▶ _TASK PROMPT_:
I would like every line of the records below that contains the word "with" copied.

▶ _AVAILABLE DATA_:

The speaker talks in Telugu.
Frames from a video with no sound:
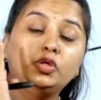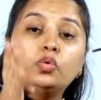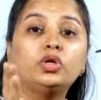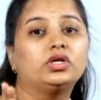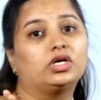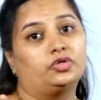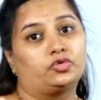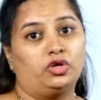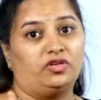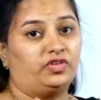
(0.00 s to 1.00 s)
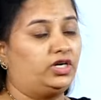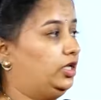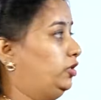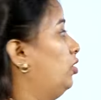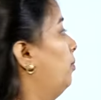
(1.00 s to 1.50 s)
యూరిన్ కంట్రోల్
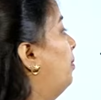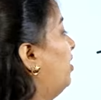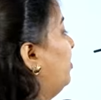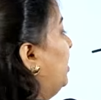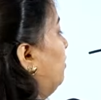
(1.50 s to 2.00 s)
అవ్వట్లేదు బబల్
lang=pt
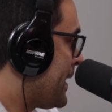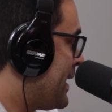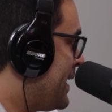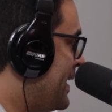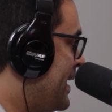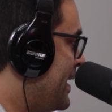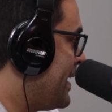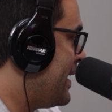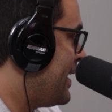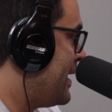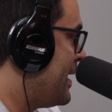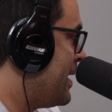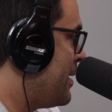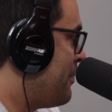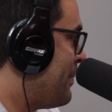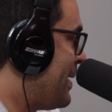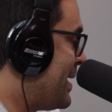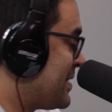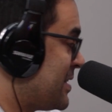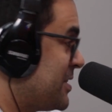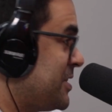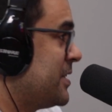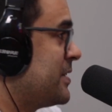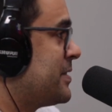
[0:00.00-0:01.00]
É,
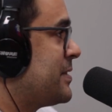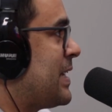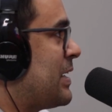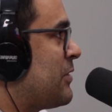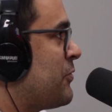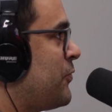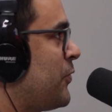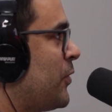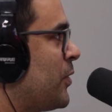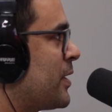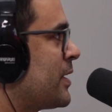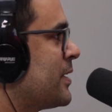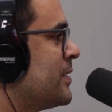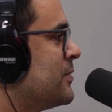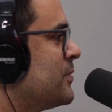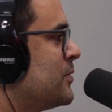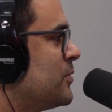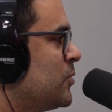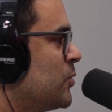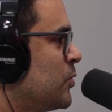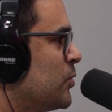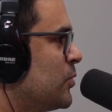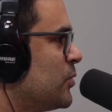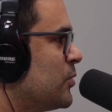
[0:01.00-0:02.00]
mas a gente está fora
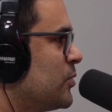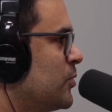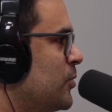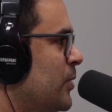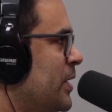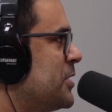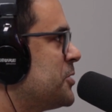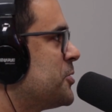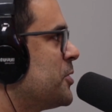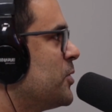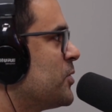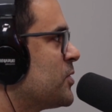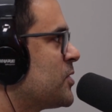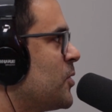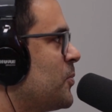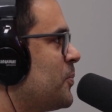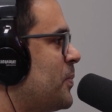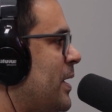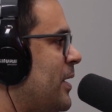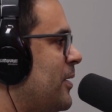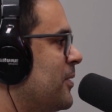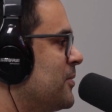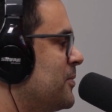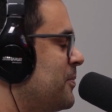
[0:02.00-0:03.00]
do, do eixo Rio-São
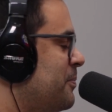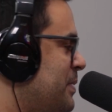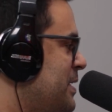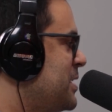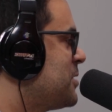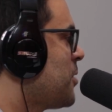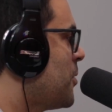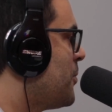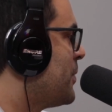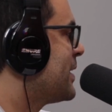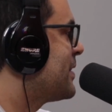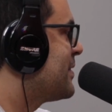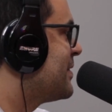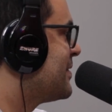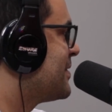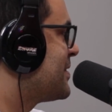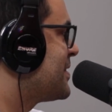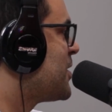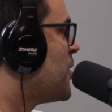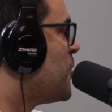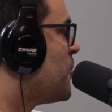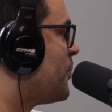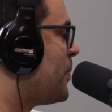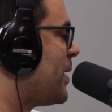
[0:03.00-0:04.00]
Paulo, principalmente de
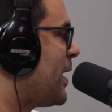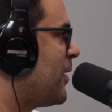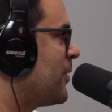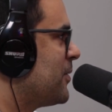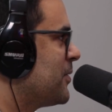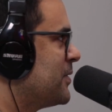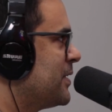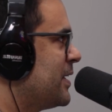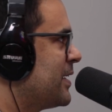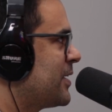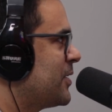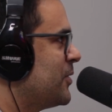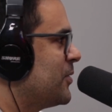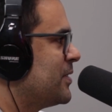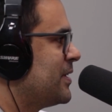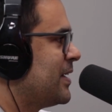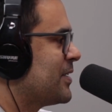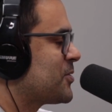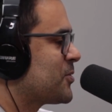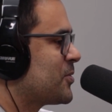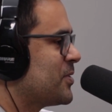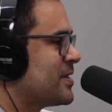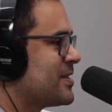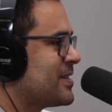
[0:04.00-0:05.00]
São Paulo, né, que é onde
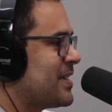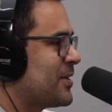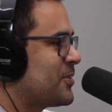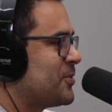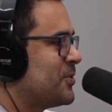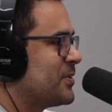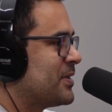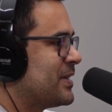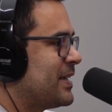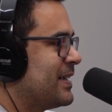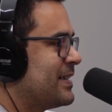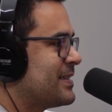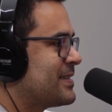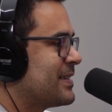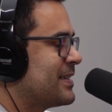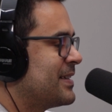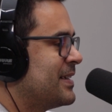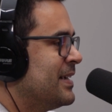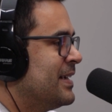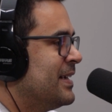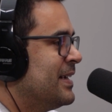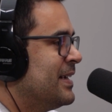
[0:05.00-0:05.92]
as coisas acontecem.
---
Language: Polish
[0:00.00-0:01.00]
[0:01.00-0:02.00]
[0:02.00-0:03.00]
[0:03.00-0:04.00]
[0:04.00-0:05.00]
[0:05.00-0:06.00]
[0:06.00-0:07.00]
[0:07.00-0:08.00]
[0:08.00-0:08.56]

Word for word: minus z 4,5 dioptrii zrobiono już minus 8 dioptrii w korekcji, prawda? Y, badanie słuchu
==
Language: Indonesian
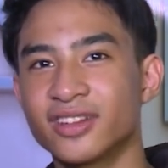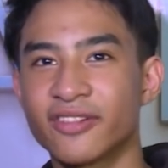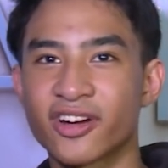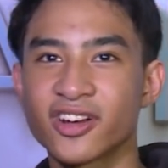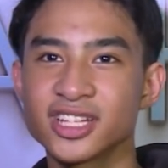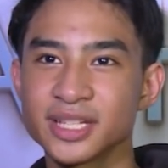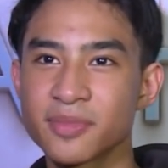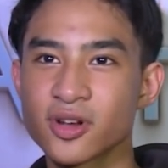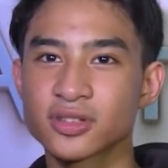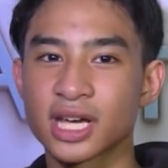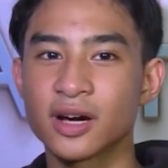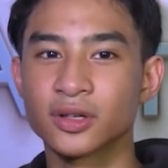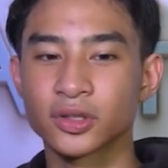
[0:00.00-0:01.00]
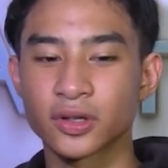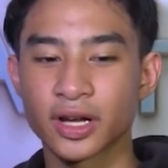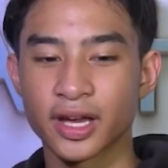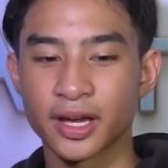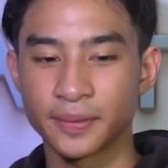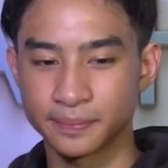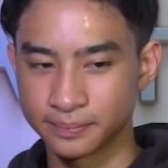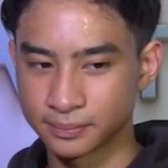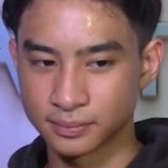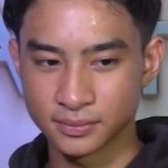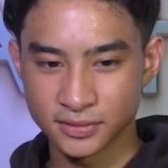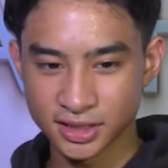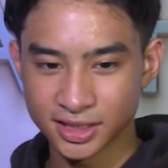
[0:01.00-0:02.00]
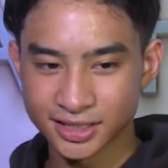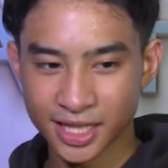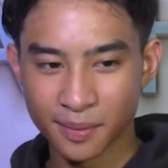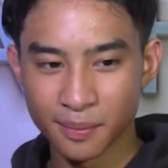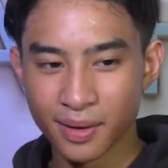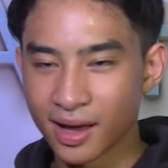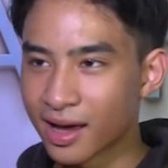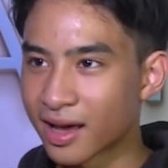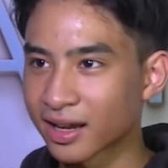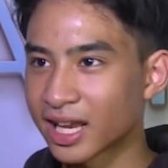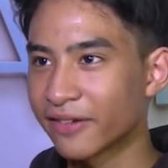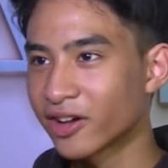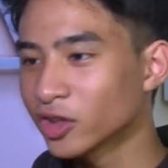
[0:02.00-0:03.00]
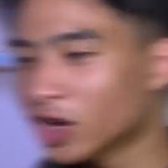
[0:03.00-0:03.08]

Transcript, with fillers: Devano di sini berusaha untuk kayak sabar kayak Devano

▶ _PROBLEM SOLUTION_:
Frames from a video with no sound:
Transcript, with fillers: Devano di sini berusaha untuk kayak sabar kayak Devano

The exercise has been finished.